Because Flash has a full scripting language, you can create intelligent forms that preprocess data before it's submitted to the server. We validate the user's entries before sending them to the web server to ensure that our data-handling application always receives usable data. Common validations include checking that all required fields have been filled out and verifying that the correct type of data has been entered. For example, an email address should include a name, followed by an @ symbol, followed by a domain name.

17.1.2. Transmitting Data for Server-Side Processing

Once our data is validated, we may safely pass it to the web server. ActionScript provides several tools for transferring form-based data to a web server:

The web server passes the Flash data to the server-side application that will process the data, typically a middleware database (e.g., Allaire's ColdFusion or Microsoft's ASP) or a CGI script (e.g., a Perl or PHP script or a Java servlet).

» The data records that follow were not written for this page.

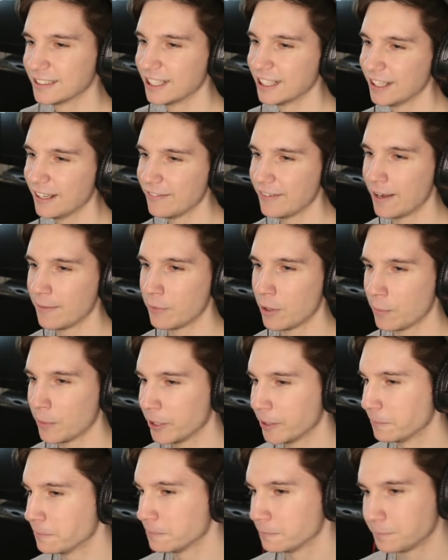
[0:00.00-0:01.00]
I love that
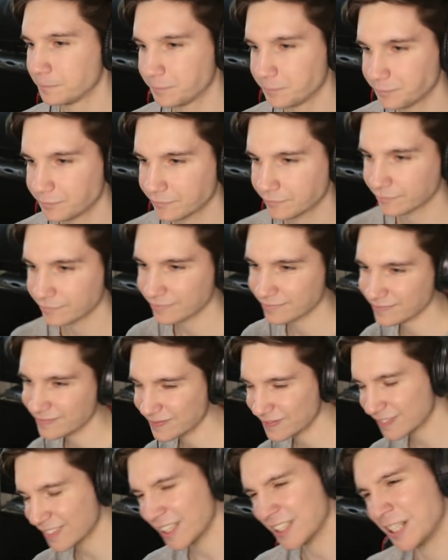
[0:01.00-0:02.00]
moment.
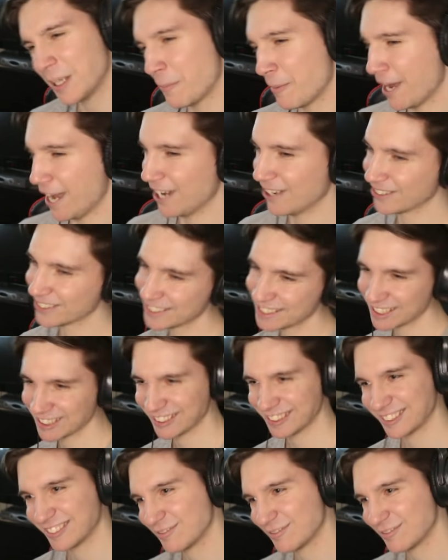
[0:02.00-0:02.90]
And the bounce.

In describing the web client/server data cycle, we make a point of distinguishing between the web server and a data-handling application. Often, this distinction is implicit -- the client always has to make an HTTP request in order to send data to the data-handling application, so it naturally follows that a web server is involved. In Flash form development, however, we must remain aware of the invisible handoff between the web server and the data-handling application. Data moves from Flash to the server either on the end of a URL (using GET) or in a stream of variable names and values (using POST). When a web server error is encountered, Flash does not display the HTTP error messages that the server sends (as a browser would). For example, if the web server can't find a CGI script, it sends a "404 Not Found" message, but Flash doesn't display it. Similarly, if a CGI script's permissions aren't set correctly, we don't see any execution-failure error message. In order to isolate client/server problems when working with Flash, it's useful to monitor the web server's HTTP error log while attempting to run scripts. You may find that the web server is trying to tell you something that Flash can't express.